DATA »

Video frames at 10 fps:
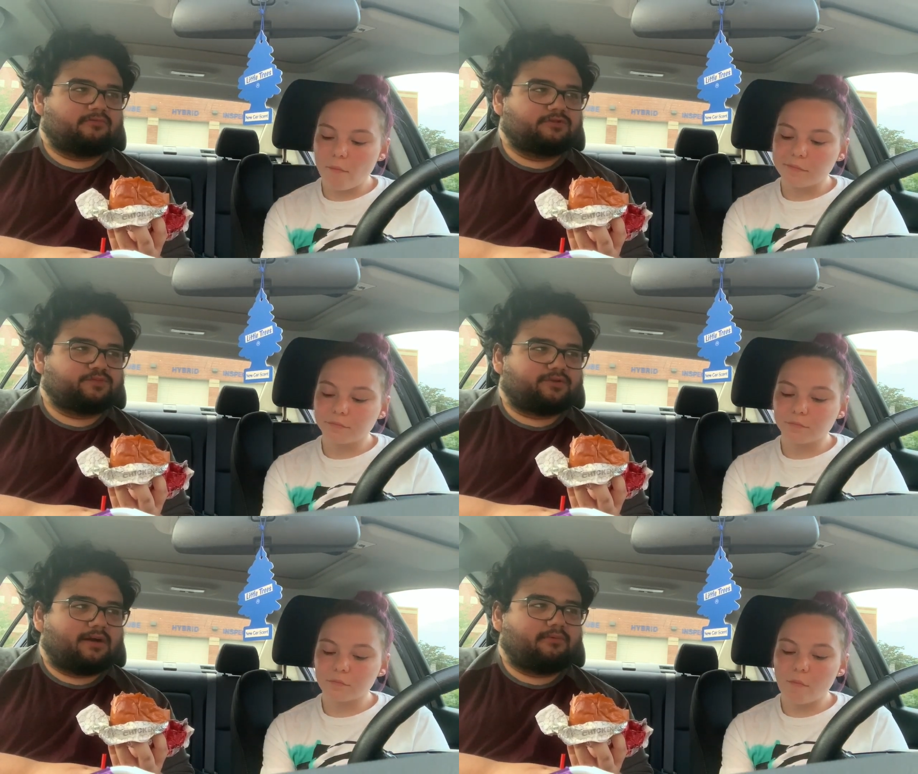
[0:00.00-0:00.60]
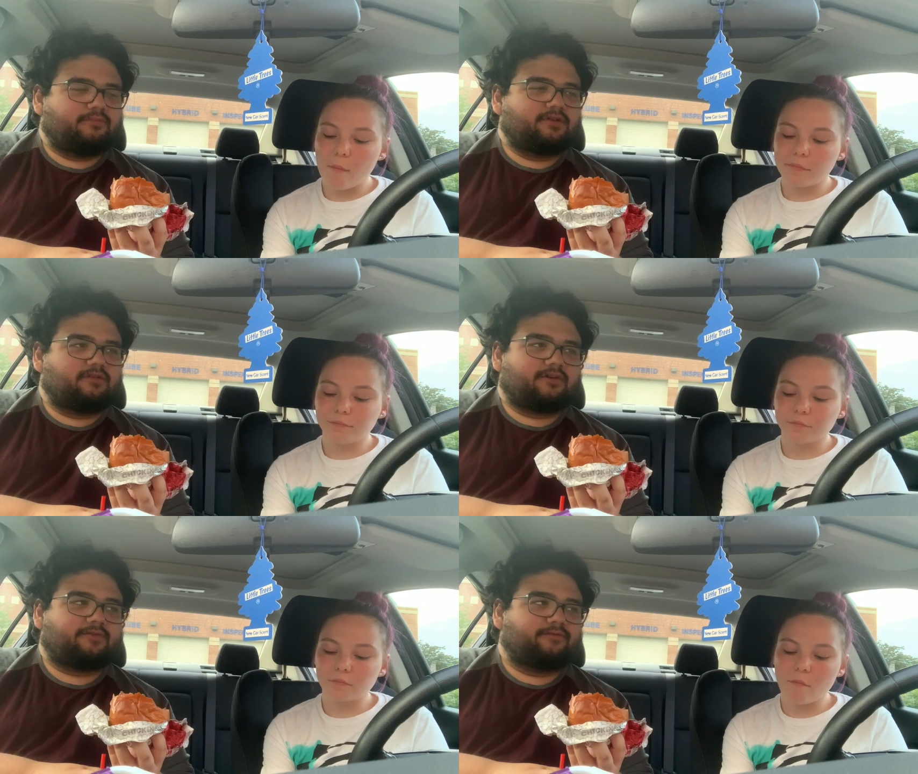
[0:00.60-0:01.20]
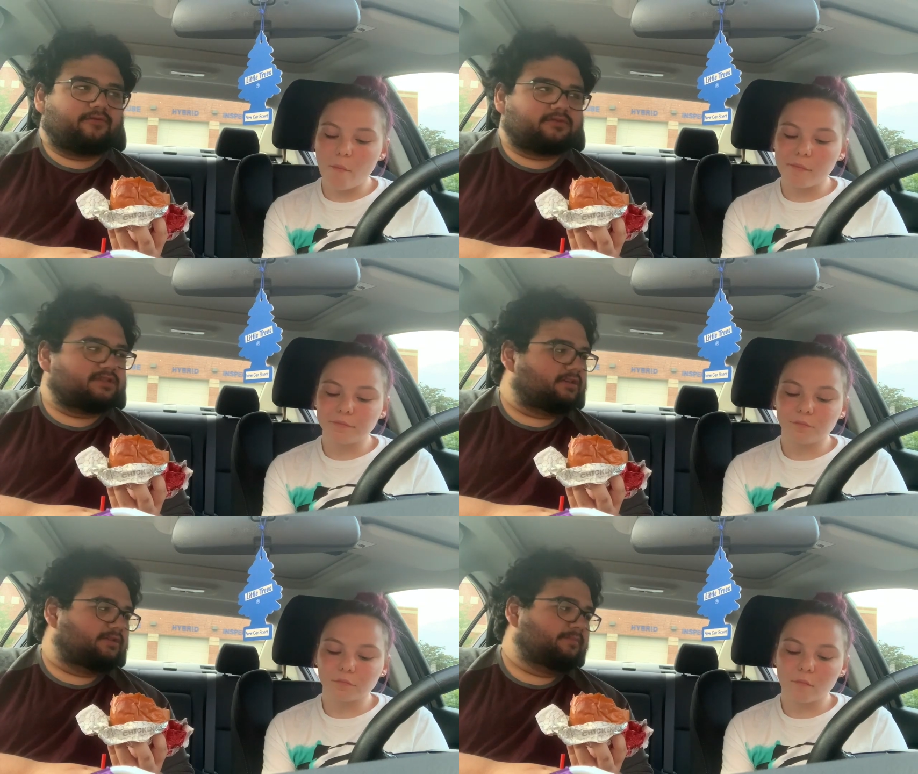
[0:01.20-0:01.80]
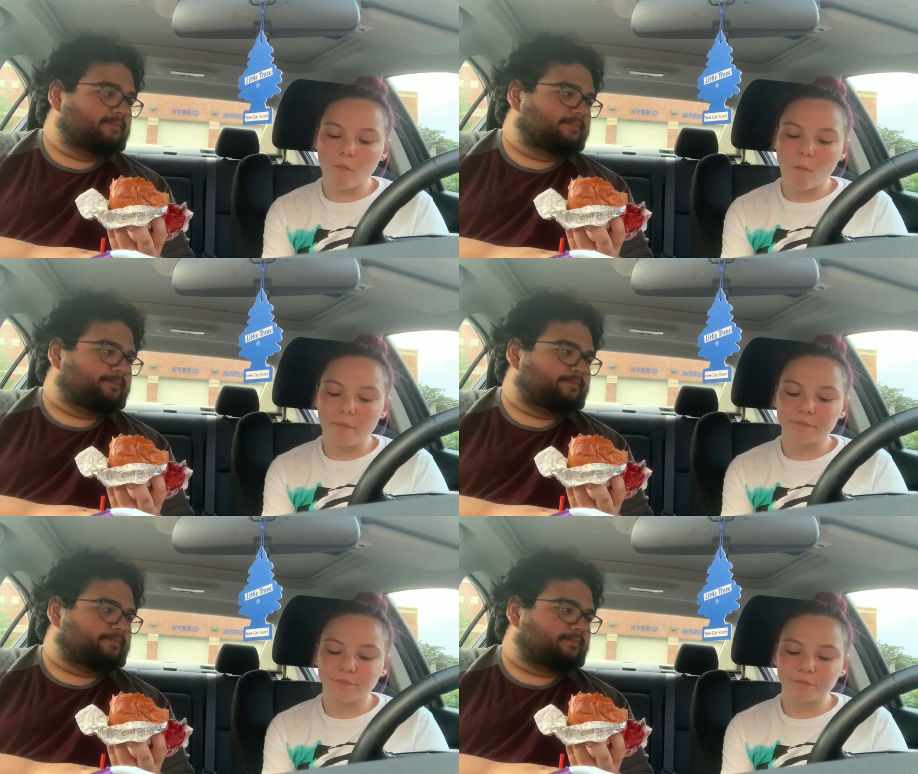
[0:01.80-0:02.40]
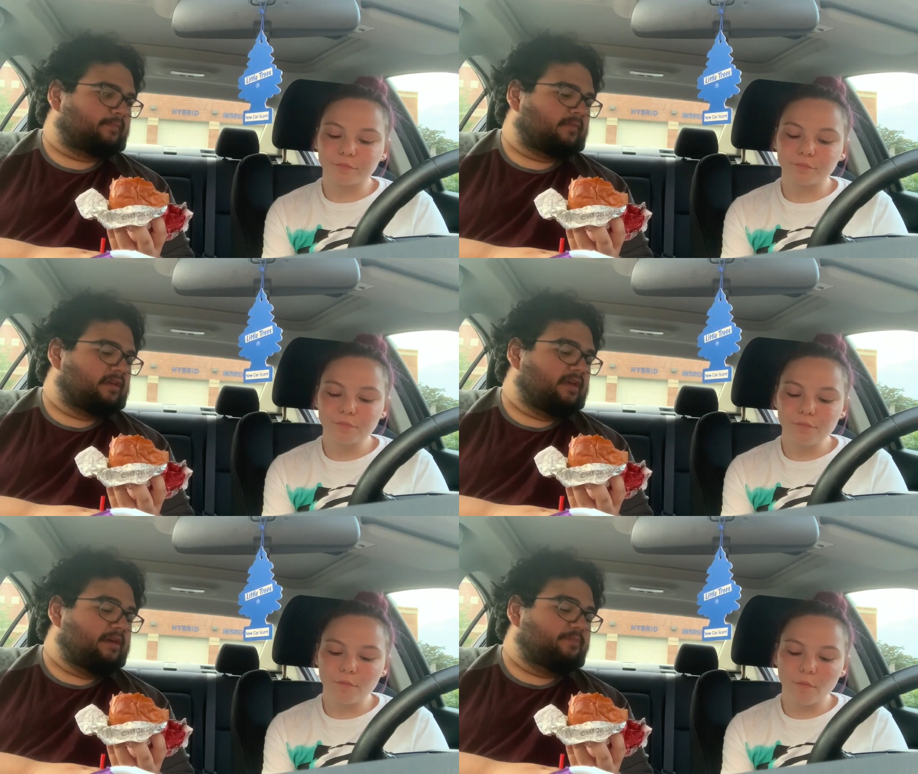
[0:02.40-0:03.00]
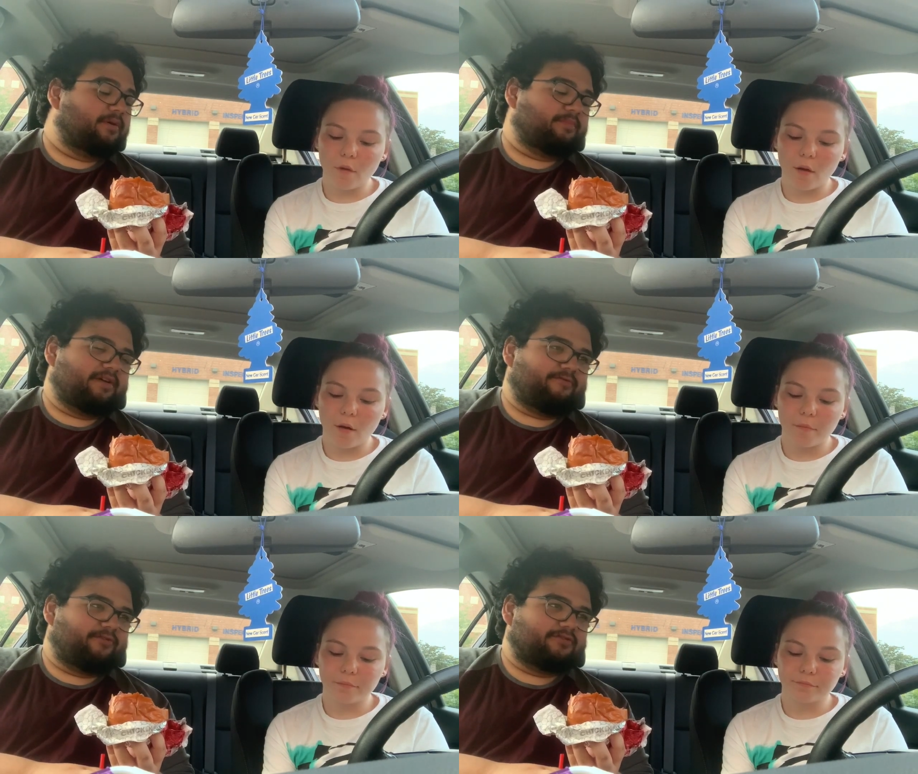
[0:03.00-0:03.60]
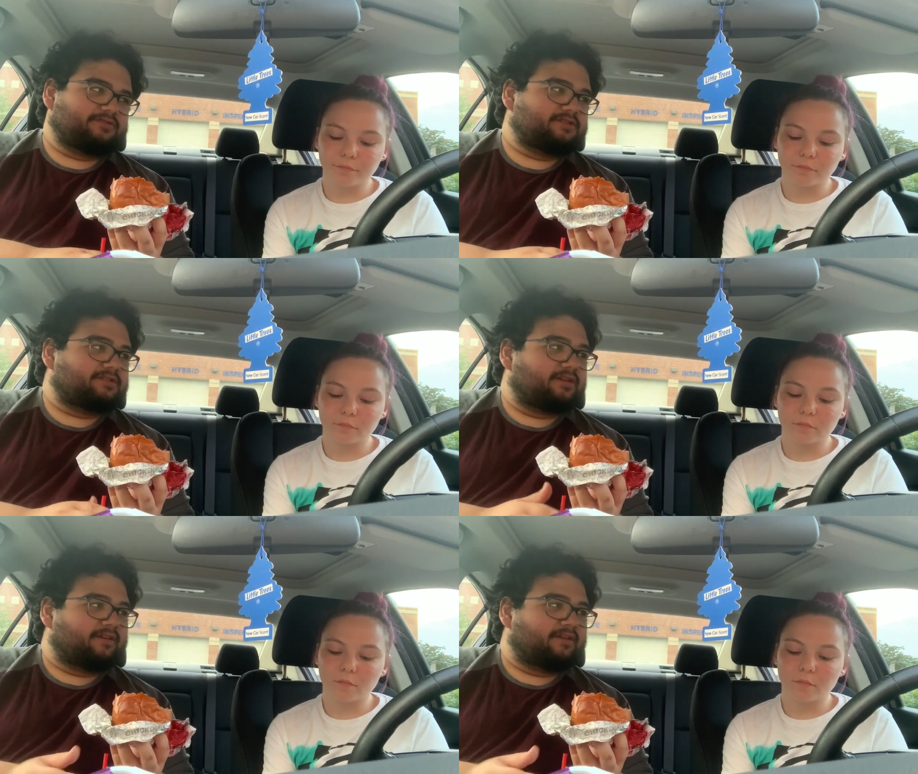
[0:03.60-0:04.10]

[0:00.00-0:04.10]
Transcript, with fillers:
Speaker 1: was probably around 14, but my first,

--

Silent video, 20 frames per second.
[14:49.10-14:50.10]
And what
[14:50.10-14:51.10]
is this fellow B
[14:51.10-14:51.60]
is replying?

EXERCISE » Filter the listing down to the lines holding the word "frames", and return those.

OUTPUT BELOW »
Video frames at 10 fps:
Silent video, 20 frames per second.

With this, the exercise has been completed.